It’s Health Coach Week so I want to take some time to talk about weight loss vs. wellness and health. The two may seem to go hand-in-hand, but in fact, that’s not always true. In my many years of health coaching, I’ve seen how weight loss can become a distraction from wellness rather than a means to it.
In an ideal world (at least for me and my clients), we strive to make improvements and better ourselves through healthy lifestyle changes in the area of eating, exercise, meditation, meal planning and beyond. The side effect of those healthy changes can and should be weight loss — if your body needs it.
On the flip side, when the driving force is weight loss and only weight loss, you can get the opposite outcome. With a hyper-focus on losing weight, we’ll do anything to make it happen: juice cleanses, cutting calories, fad diets, insane workouts and anything else you can think of. I don’t mean to sound casual about this because these drastic weight loss measures can truly damage your relationship with food.
One client comes to mind who, after a lifetime of dieting starting when she was ten years old, needed to do some deep and difficult work with me on reversing her unhealthy mindset around weight and food before we could get to the work of making lasting lifestyle changes.
When weight loss becomes a distraction from wellness, the risk of creating more imbalance can have the opposite effect. Putting stress on your body both physically and mentally isn’t a sound weight loss strategy. In fact, many people find they actually gain or maintain weight under these circumstances.
Has weight loss become a distraction from wellness for you?
Here are five questions to ask yourself:
One //Do you harbor extreme dislike or shame about your body?
Two //Do you have a tendency to categorize foods as “good” or “bad”?
Three // Have you had the same weight loss goal for a year or longer or do you gain and lose weight repeatedly?
Four //Are you unhappy or incomplete in other areas of your life (career, relationships, finances, creatively)?
Five // Do you feel sick and tired regardless of whether you eat healthy, exercise or have lost weight?

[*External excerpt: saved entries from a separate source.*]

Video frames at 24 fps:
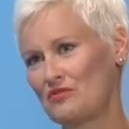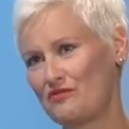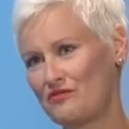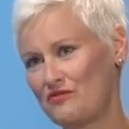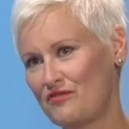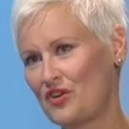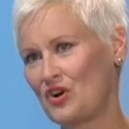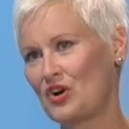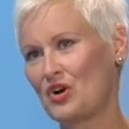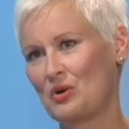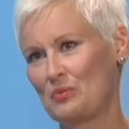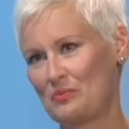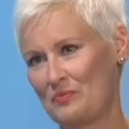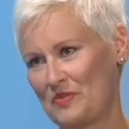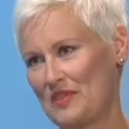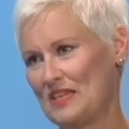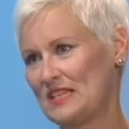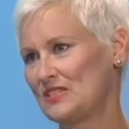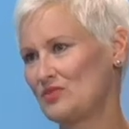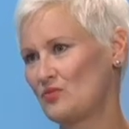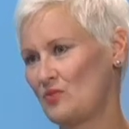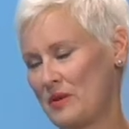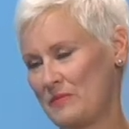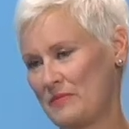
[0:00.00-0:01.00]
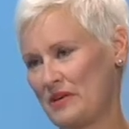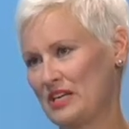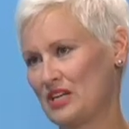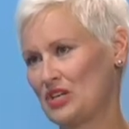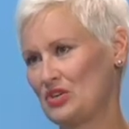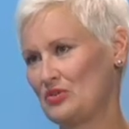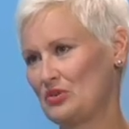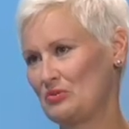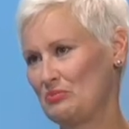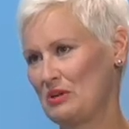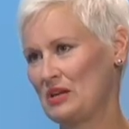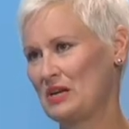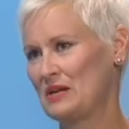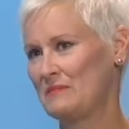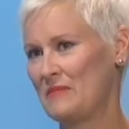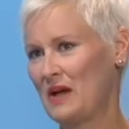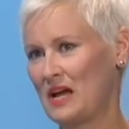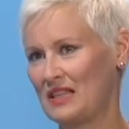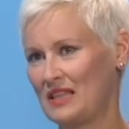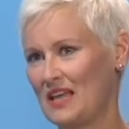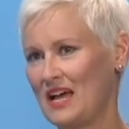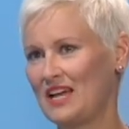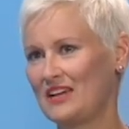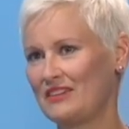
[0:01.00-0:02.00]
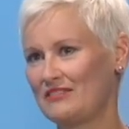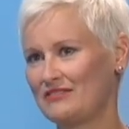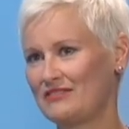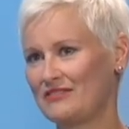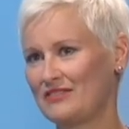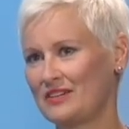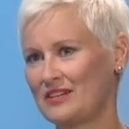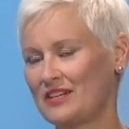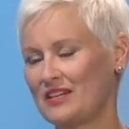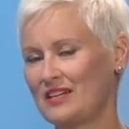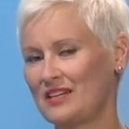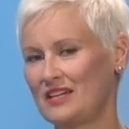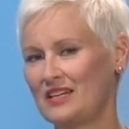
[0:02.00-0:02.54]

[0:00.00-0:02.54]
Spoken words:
affirm these women who had been in my life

If you answered “yes” to many of these questions and feel that weight loss has become a distraction from true wellness, start with changing your relationship with food.
My client, Yvonne, is the perfect example. Having dieted and lost weight, then gained it back before, she wanted lasting weight loss, but more importantly, she wanted to feel better. As a high school administrator, she had demanding days and also a busy social life and she realized that if she didn’t make some changes now, her career and her personal life were threatening to slow her down in more ways than one. With her diet mentality a thing of the past, we worked on making changes to her food and lifestyle: meal planning, getting her into a consistent exercise routine and learning how to have fun and relax while enjoying food, but without making it the focal point.

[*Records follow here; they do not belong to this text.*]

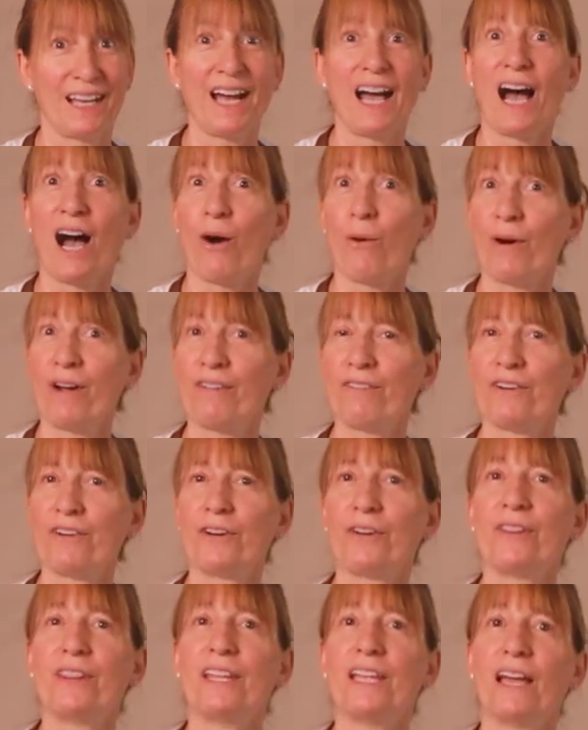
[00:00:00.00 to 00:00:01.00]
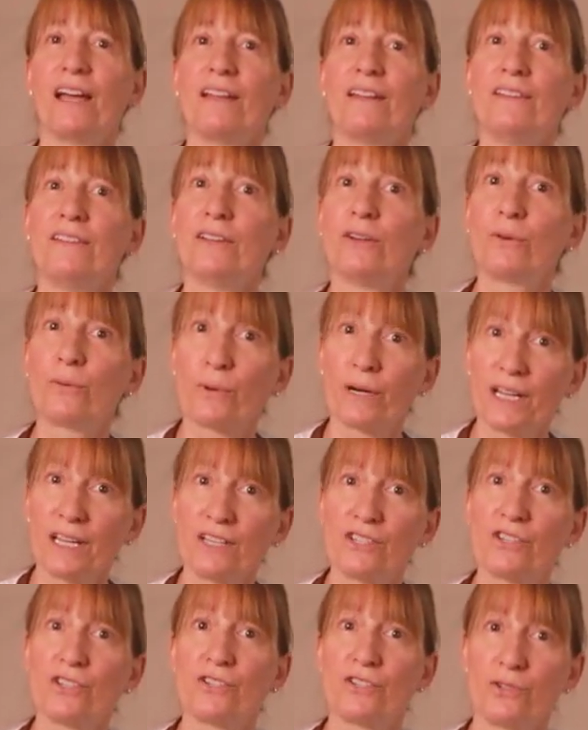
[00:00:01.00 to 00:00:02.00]
However, the ideal range
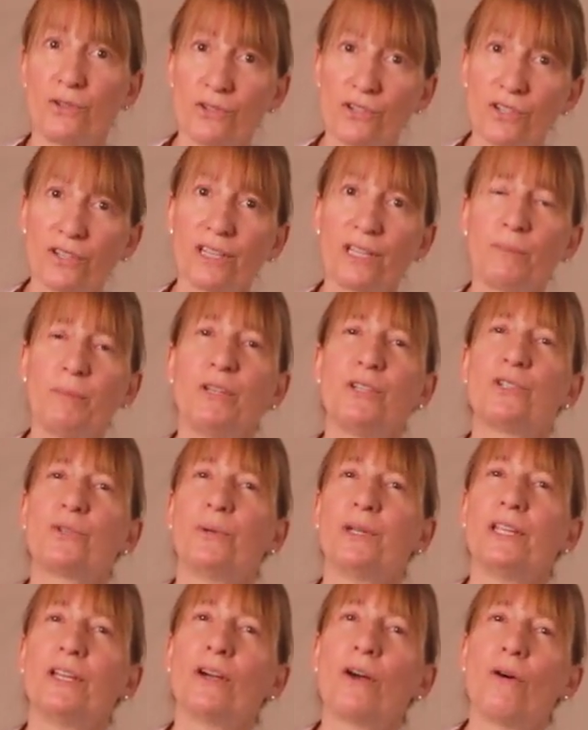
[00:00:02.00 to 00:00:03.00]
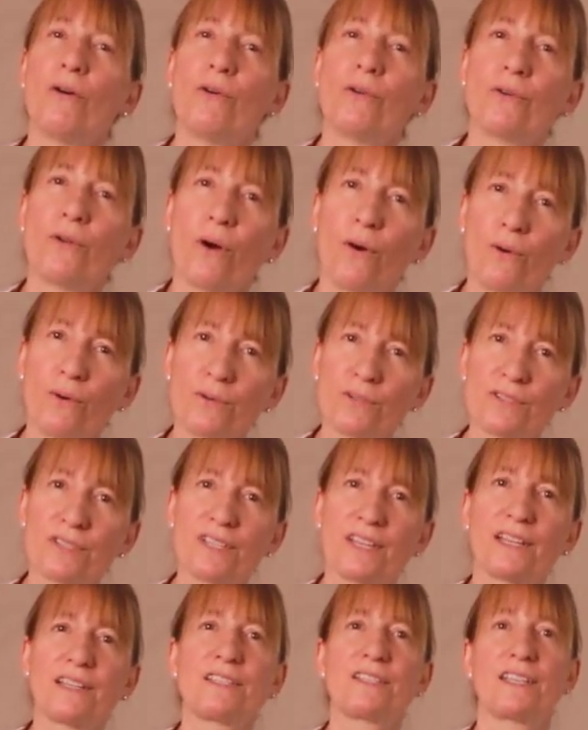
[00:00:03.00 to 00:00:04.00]
is usually between cone
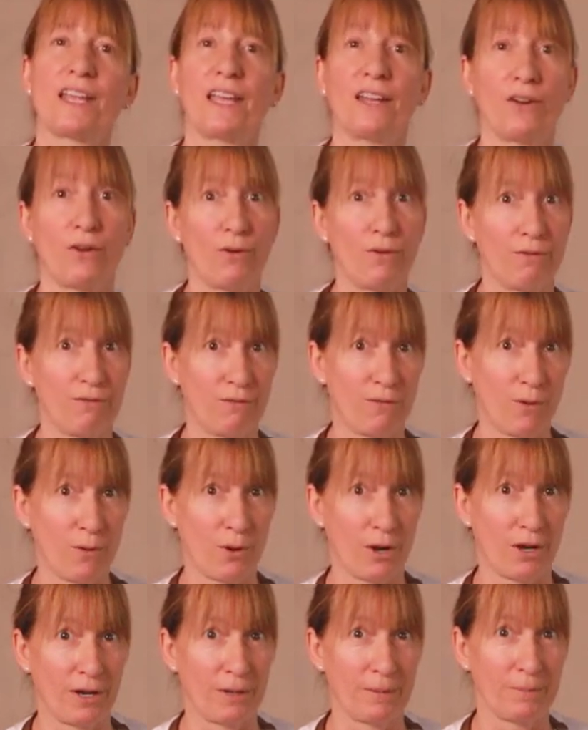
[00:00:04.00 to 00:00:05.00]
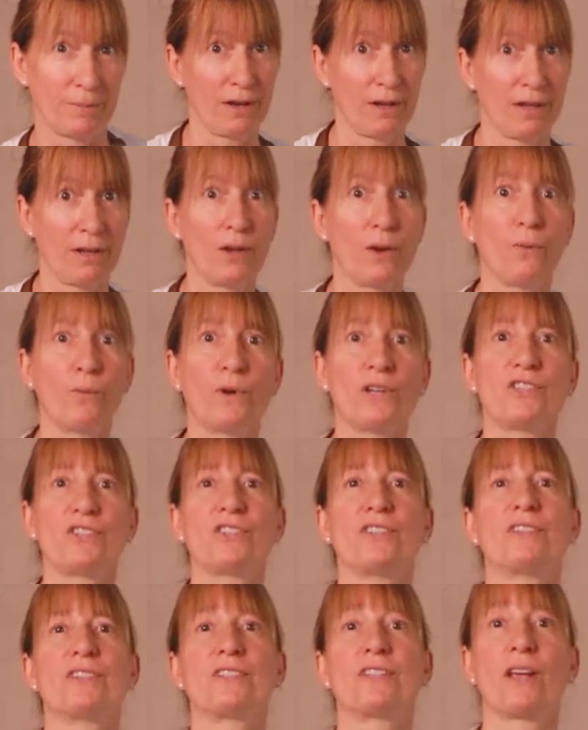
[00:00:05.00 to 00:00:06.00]
06 and 04, which
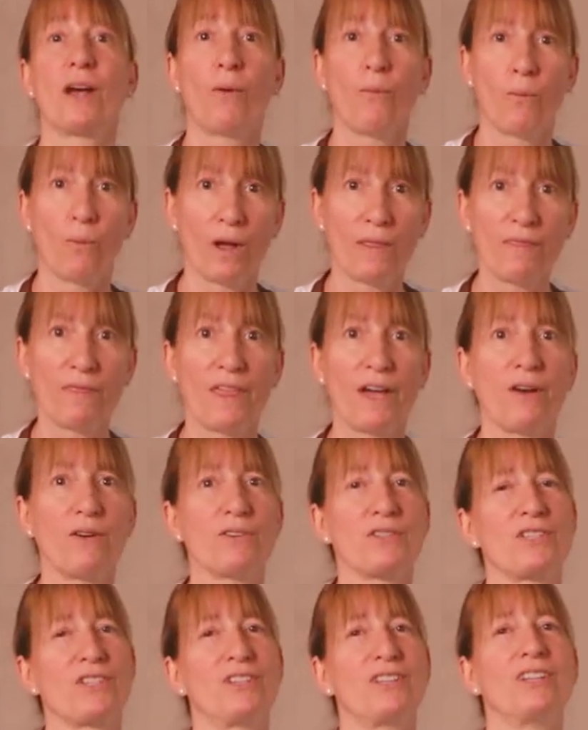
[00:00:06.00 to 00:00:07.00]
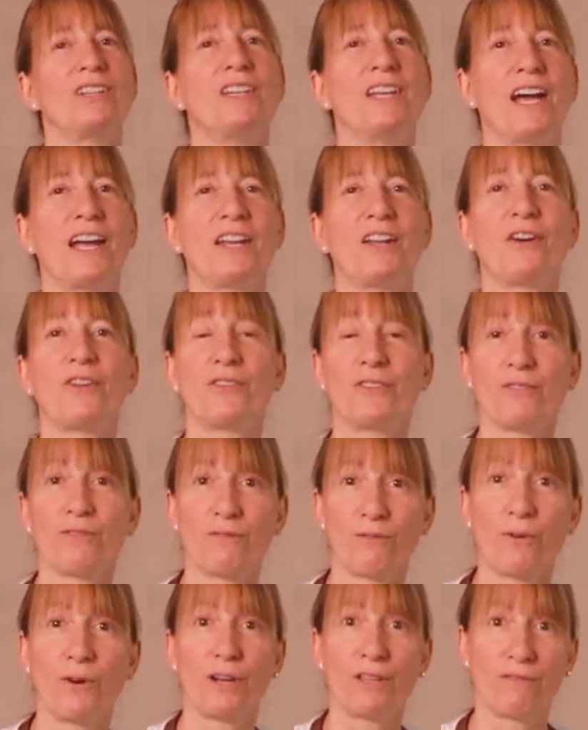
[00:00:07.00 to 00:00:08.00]
is
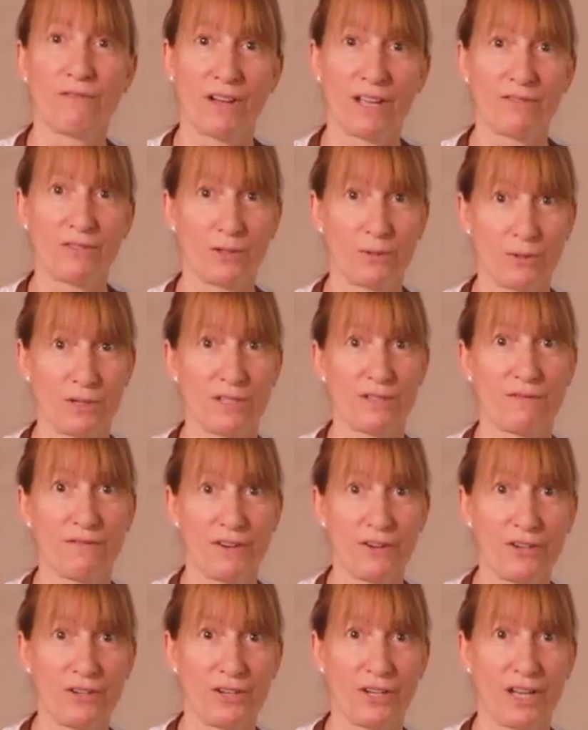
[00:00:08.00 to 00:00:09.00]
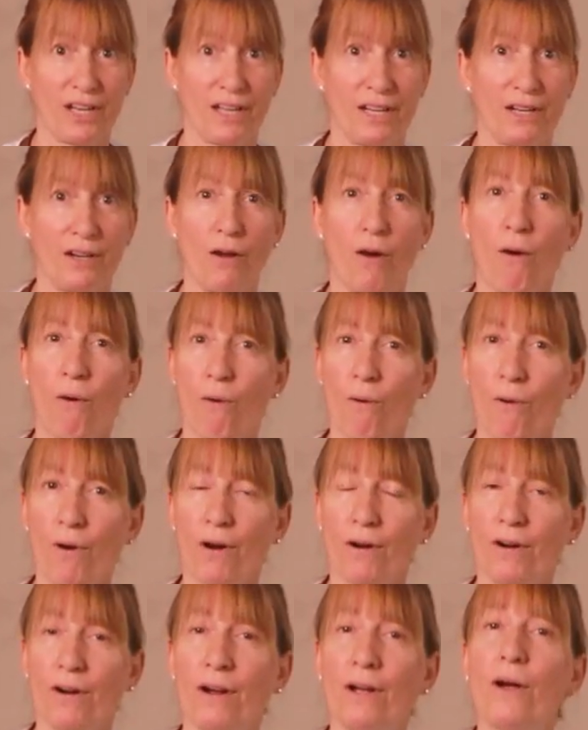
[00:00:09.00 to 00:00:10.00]
1945 degrees Fahrenheit
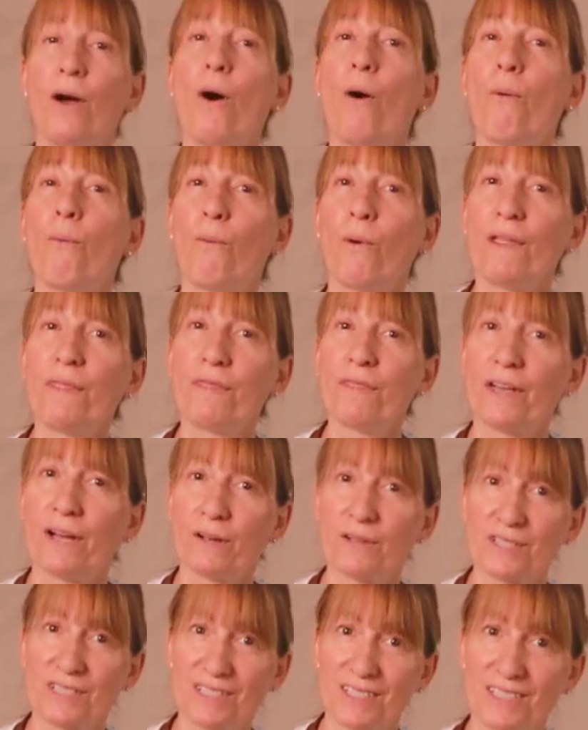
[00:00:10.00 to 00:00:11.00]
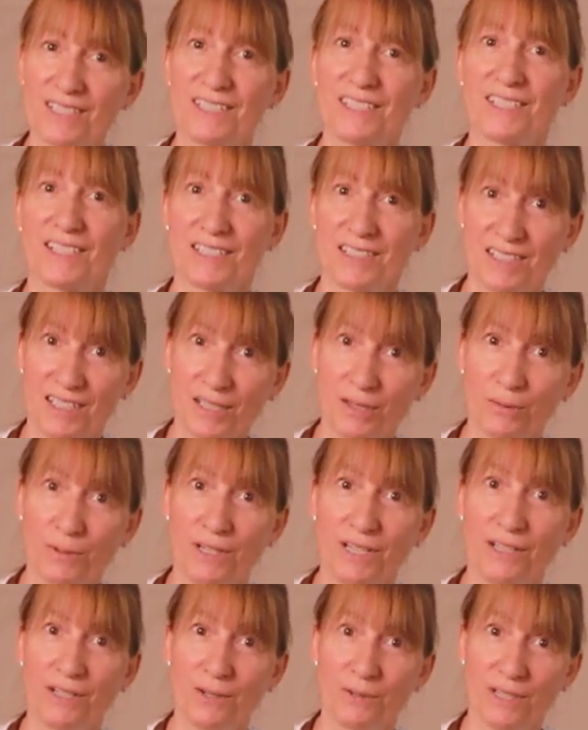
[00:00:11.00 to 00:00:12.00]
or 1063
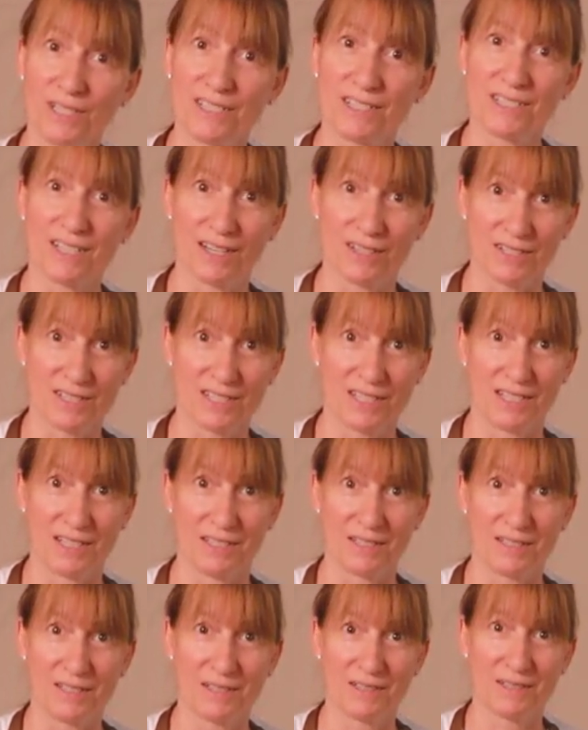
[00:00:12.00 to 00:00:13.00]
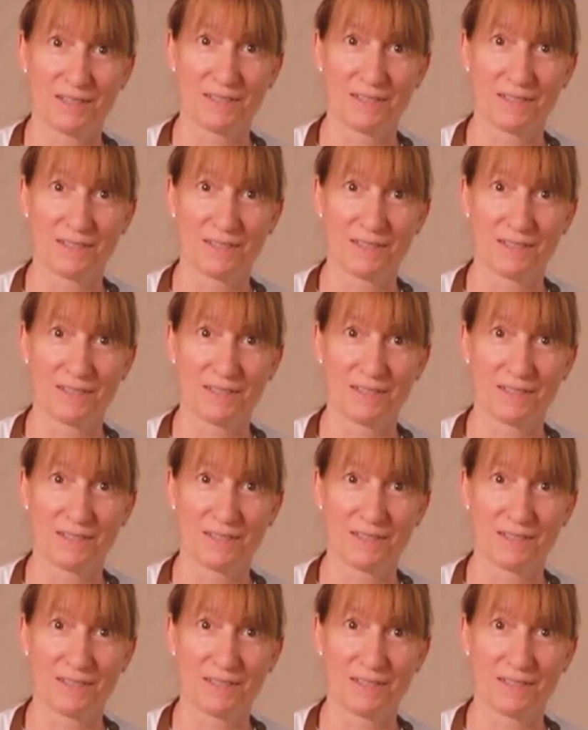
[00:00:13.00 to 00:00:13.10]
degrees Celsius.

With my help and that of a personal trainer, Yvonne achieved her weight loss goal of 20 pounds and she’s still going. She loves her job, she’s in a healthy relationship and she fully enjoys her life. The key is that her healthy habits are a part of her lifestyle and she’s no longer looking to food for fulfillment in her life.
This article in Women’s Health Magazine features me and two of my clients, including Yvonne, plus other inspiring women sharing the food advice that changed our lives.
It’s never too late to learn how to eat like your life depends on it, because it absolutely does!